The Glassblowers Tale
By Joanne McFarland
jam.art@juno.com
Review by Matt Rosenthal
rosenthal415@comcast.net
ISBN: 0-9774245-0-2
Copyright 2005 Joanne McFarland
Published by;
Gold Leaf Books
543 Union St. Studio B
Brooklyn, New York 11215
email: books@joannemcfarland.com
www.joannemcfarland.com
In the Glassblower’s Tale, Joanne McFarland paints, in vivid hues, the rainbow of emotional states between hope and despair. Her palette consists of many human body and bodily function images that tie the emotions to the earth. Many voices from 1st person to 3rd are employed to give each experience its appropriate saliency.
The main themes of the book are best illuminated through some of its greatest one-liners…
"in a legendless universe…
danger was more magnificent that art." (burial ground)
"Where hope is meaner than hate" (tides)
"The draw to ruin is strong in us.
We love parts-stories" (burial ground)
"We measure loss by what remains" (hunger)
The spaces between hope and despair in Ms. McFarland’s poems are filled with themes of loss, desire, passion, hunger, survival, abuse, and perseverance. Often several of these themes are woven into one poem, and the body images are most poignantly used to convey them. This is the case in "Somewhere Not Here".
A man hurls grains of rice,
as his wife prays the rains will come.
slowly he moves forward,
a wound in sere landscape,
right arm flinging pieces of the future.
She kneels outside their hut.
Inside, life darts without pattern –
boy, girl, bigger girl.
Last year they were lucky,
the rains came just when they should,
chapters in a lush book.
A sky saturated with clouds hangs prescient,
Cloth languishes between legs hungry
for a breeze. The man snaking
through the field, feeding it
every mouthful spared.
Lines like:
"right arm flinging pieces of the future", "legs hungry for a breeze" and "feeding it every mouthful spared"
convey the themes of perseverance, need, hope and hunger better than any of the poem’s other lines. In essence, Ms. McFarland makes the body the vessel of emotional expression.
In concert with these images she uses contrasting viewpoints to illustrate emotional counter tensions. In "The Guild", three sections, or voices, comprise the poem. They are: The Apprentice, The Journeyman and The Master.
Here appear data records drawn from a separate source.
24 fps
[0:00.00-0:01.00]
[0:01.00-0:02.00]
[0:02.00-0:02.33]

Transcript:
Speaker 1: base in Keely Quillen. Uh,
Issues are handled, once again, employing bodily function.
The Apprentice proclaims:
"Even the news of poisonings doesn’t frighten me; or word of men, marooned in space without nourishment, watching as the Earth rotates in its toxins. I am still eager to be fed".
Here the Apprentice wants to consume the world. The function of eating conveys ambition.
The Master says:
"Let me smell the last thing you ate, then taste it as my tongue penetrates where your songs begin;"
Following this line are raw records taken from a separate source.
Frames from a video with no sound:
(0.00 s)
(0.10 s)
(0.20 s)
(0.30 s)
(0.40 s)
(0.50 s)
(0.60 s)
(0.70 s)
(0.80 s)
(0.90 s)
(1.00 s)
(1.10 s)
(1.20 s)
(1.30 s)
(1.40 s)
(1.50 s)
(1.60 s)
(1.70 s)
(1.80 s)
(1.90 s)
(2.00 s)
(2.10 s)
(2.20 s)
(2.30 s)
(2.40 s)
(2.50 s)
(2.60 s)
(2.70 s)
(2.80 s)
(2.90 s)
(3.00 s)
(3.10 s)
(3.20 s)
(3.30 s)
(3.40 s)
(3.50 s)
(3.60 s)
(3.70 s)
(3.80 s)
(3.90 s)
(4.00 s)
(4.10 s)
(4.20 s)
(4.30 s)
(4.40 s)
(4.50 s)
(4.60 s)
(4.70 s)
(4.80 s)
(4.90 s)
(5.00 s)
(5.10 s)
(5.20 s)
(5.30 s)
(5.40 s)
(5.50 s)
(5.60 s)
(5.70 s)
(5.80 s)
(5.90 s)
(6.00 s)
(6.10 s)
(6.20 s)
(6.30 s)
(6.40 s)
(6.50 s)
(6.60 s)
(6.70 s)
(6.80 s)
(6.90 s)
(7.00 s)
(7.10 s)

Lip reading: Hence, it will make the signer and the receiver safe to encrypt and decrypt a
Here the image of consuming is converted to Pygmalion production, where the Masters tongue (his teaching) turns the Apprentice’s tongue to song.
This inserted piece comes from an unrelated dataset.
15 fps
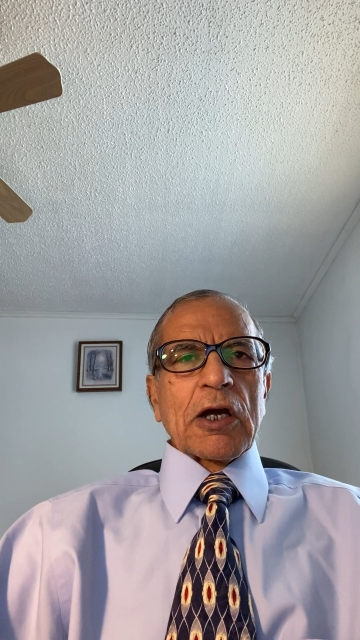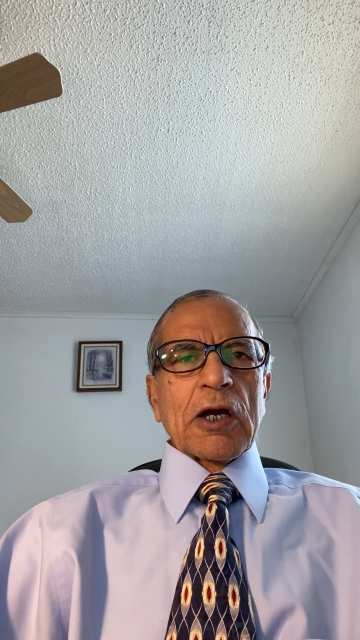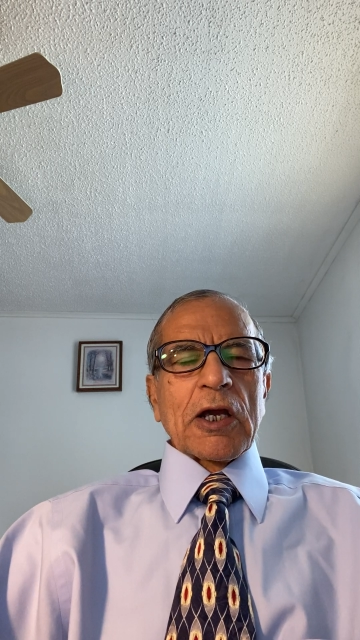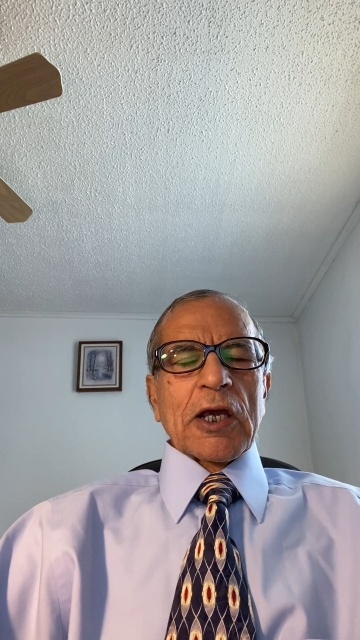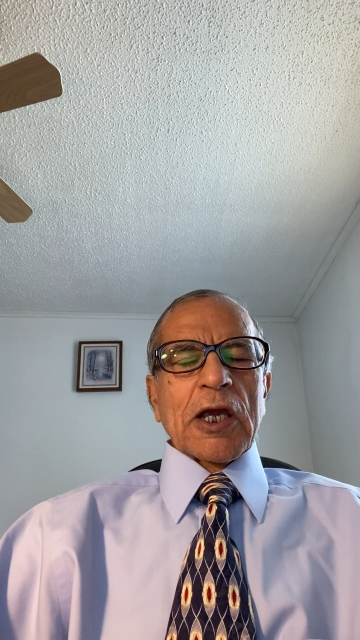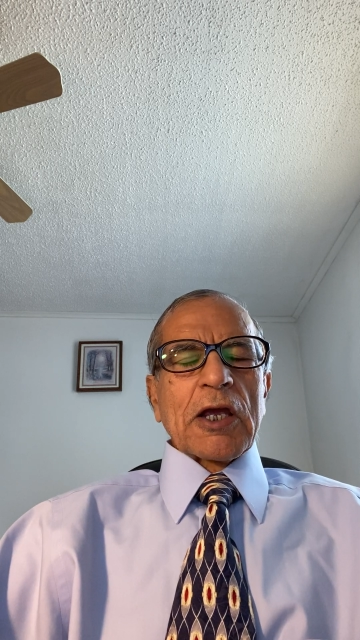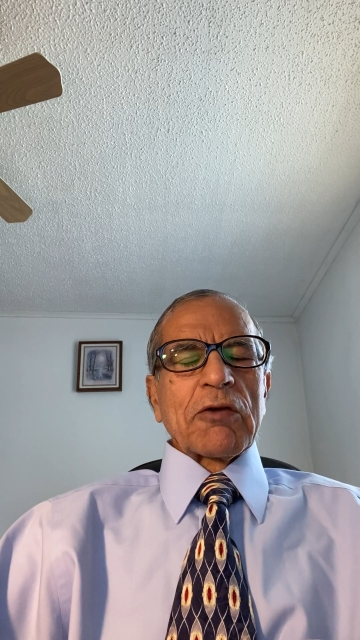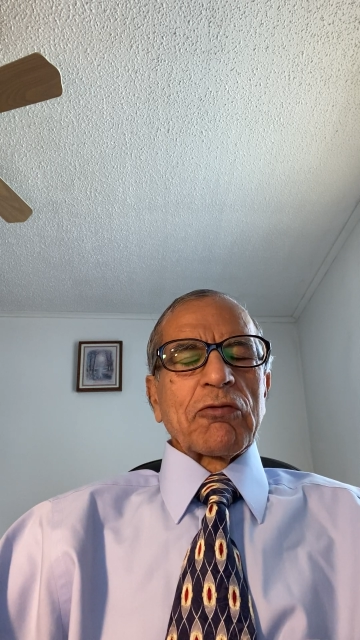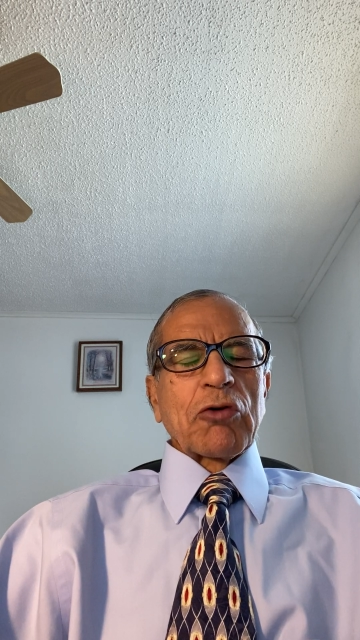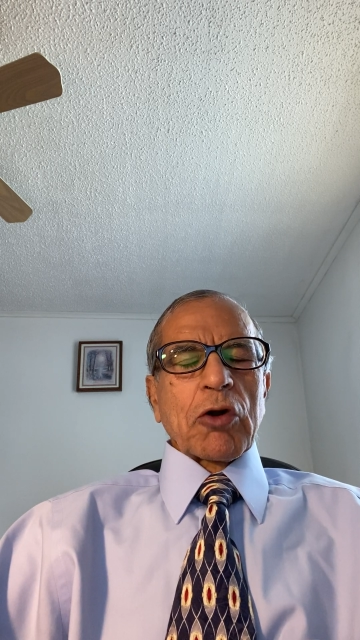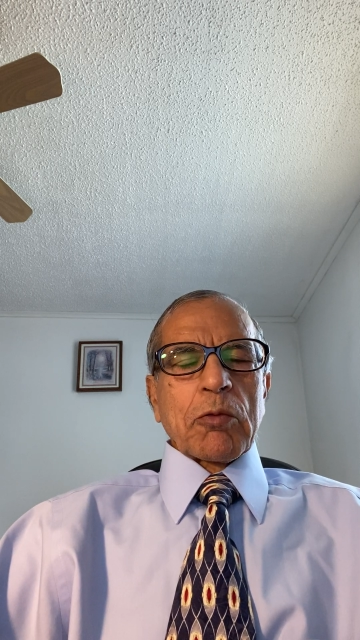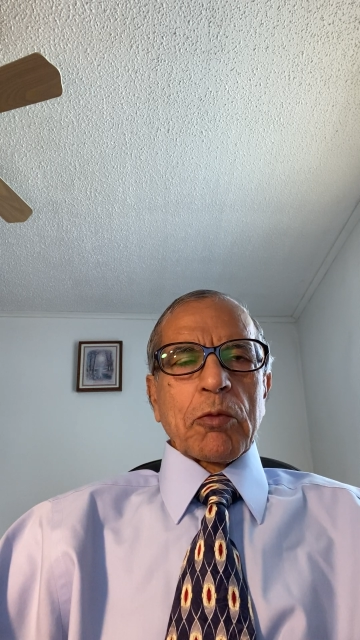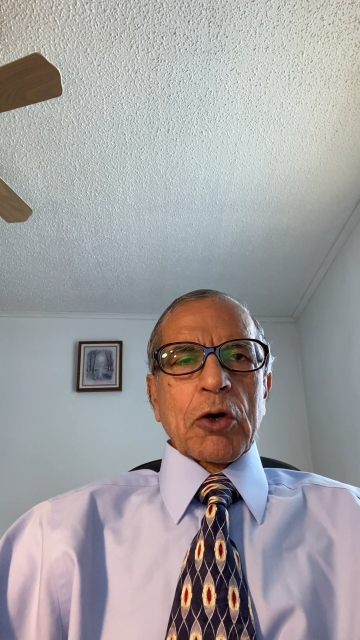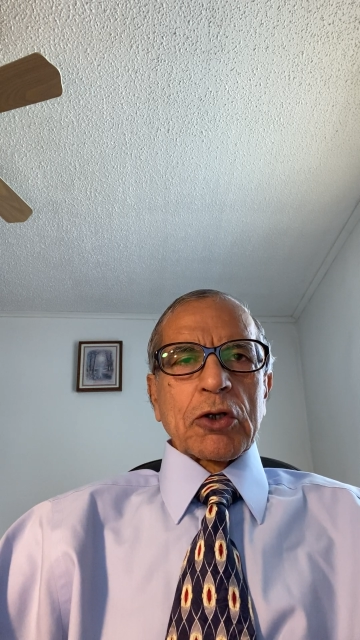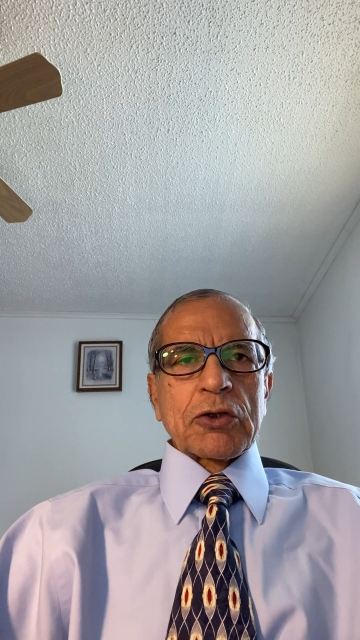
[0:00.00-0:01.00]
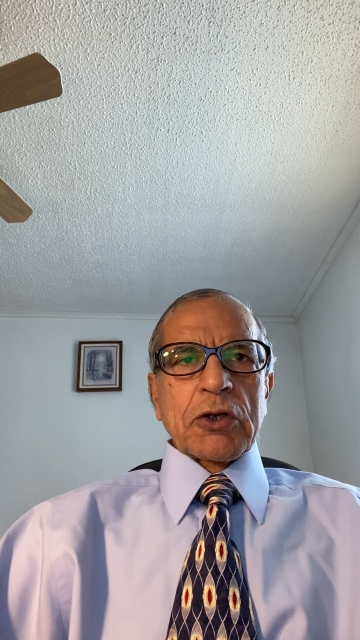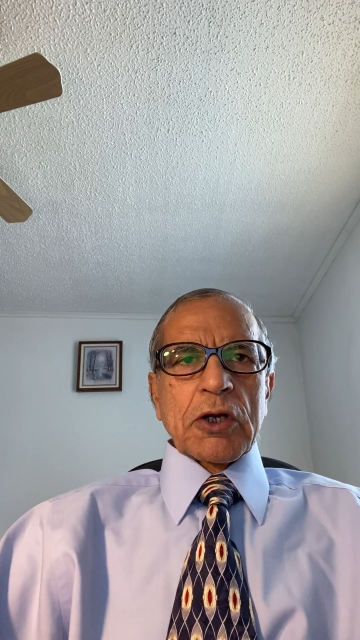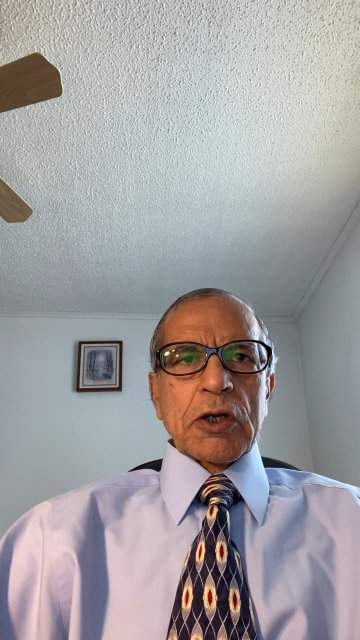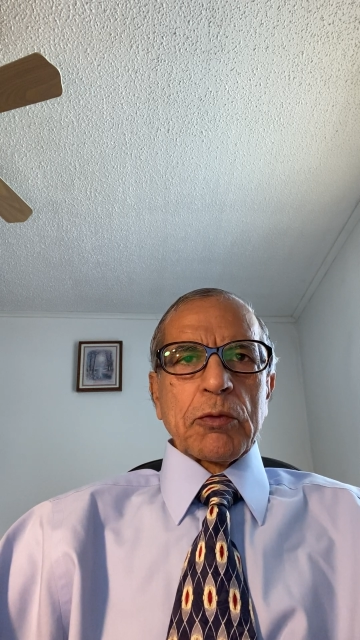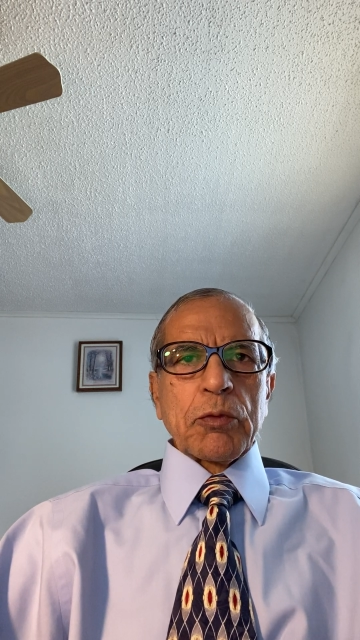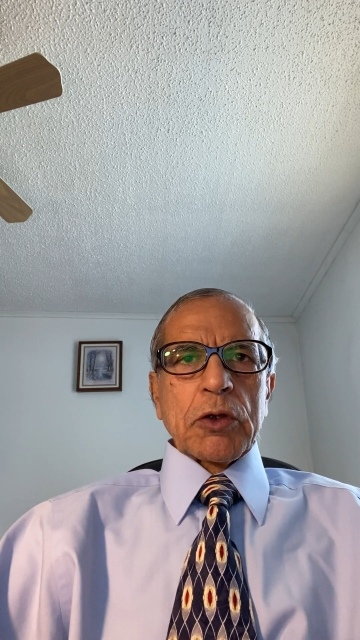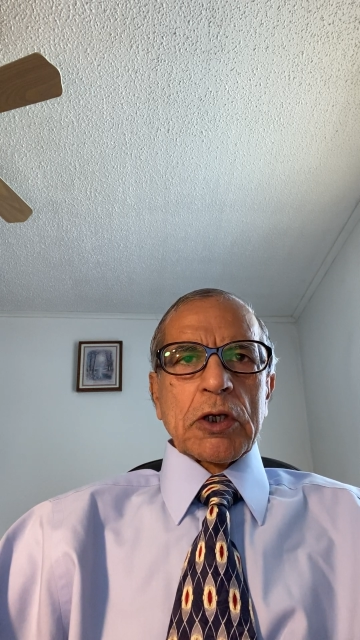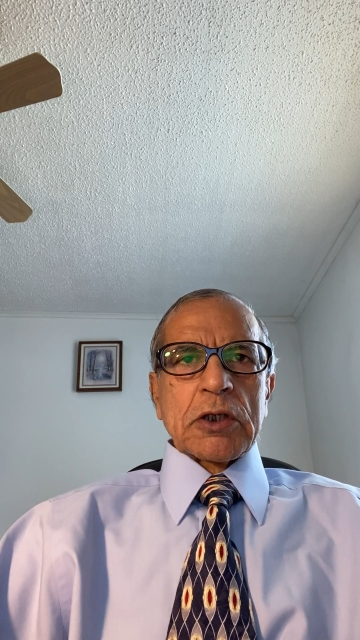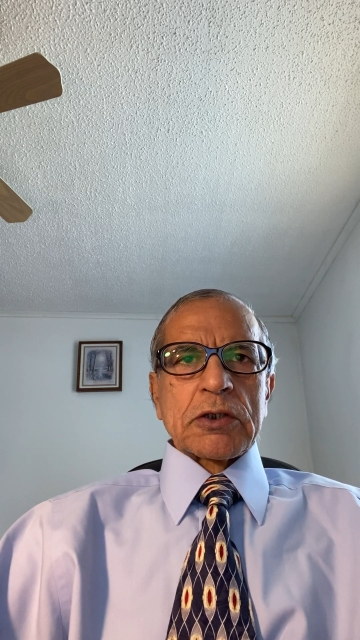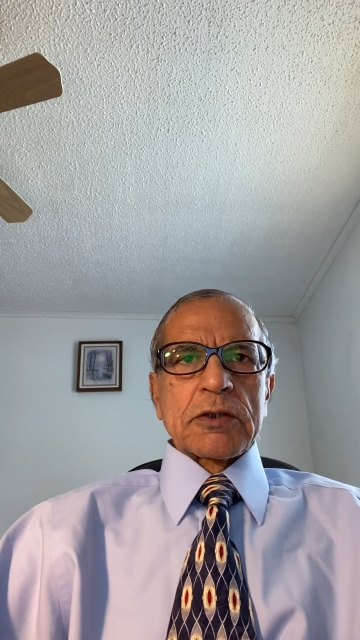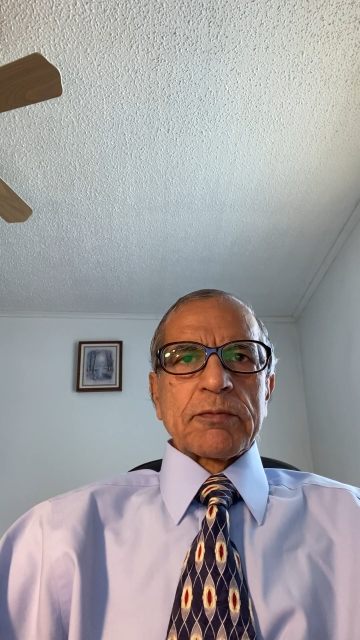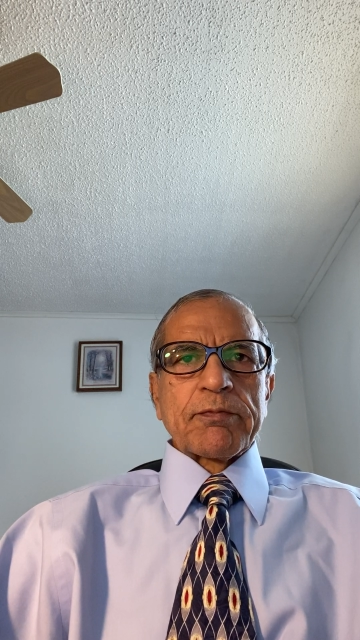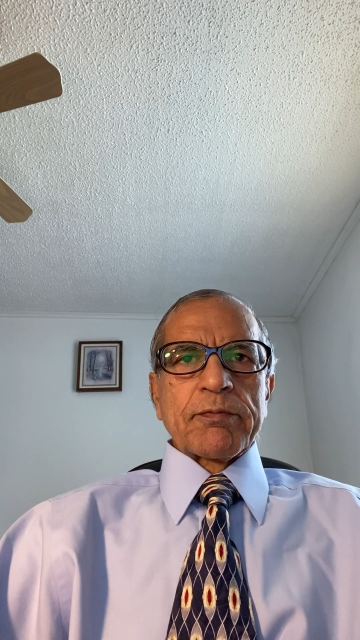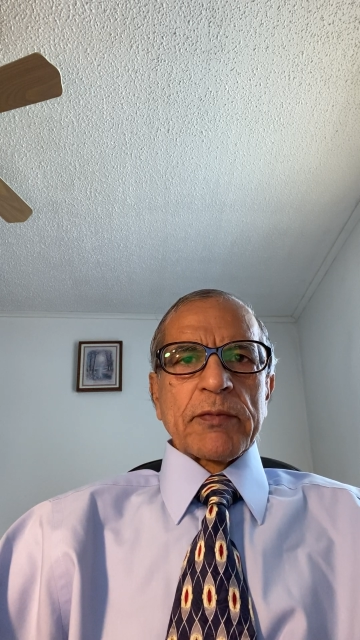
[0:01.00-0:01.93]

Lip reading: again for about 3 weeks.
Finally, the last line of "The Guild"ends on a phoenix like note of hope springing from resignation.
"…my own scent of ashes flavoring this crevice of the world where finally, finally, we have found each other".
And in the end, The Glassblower’s Tale is at its best when hope and despair have found each other.
Matt Rosenthal is a member of the "Bagel Bards" that meets each Saturday at 9 AM at Finagle-A-Bagel in Harvard Square.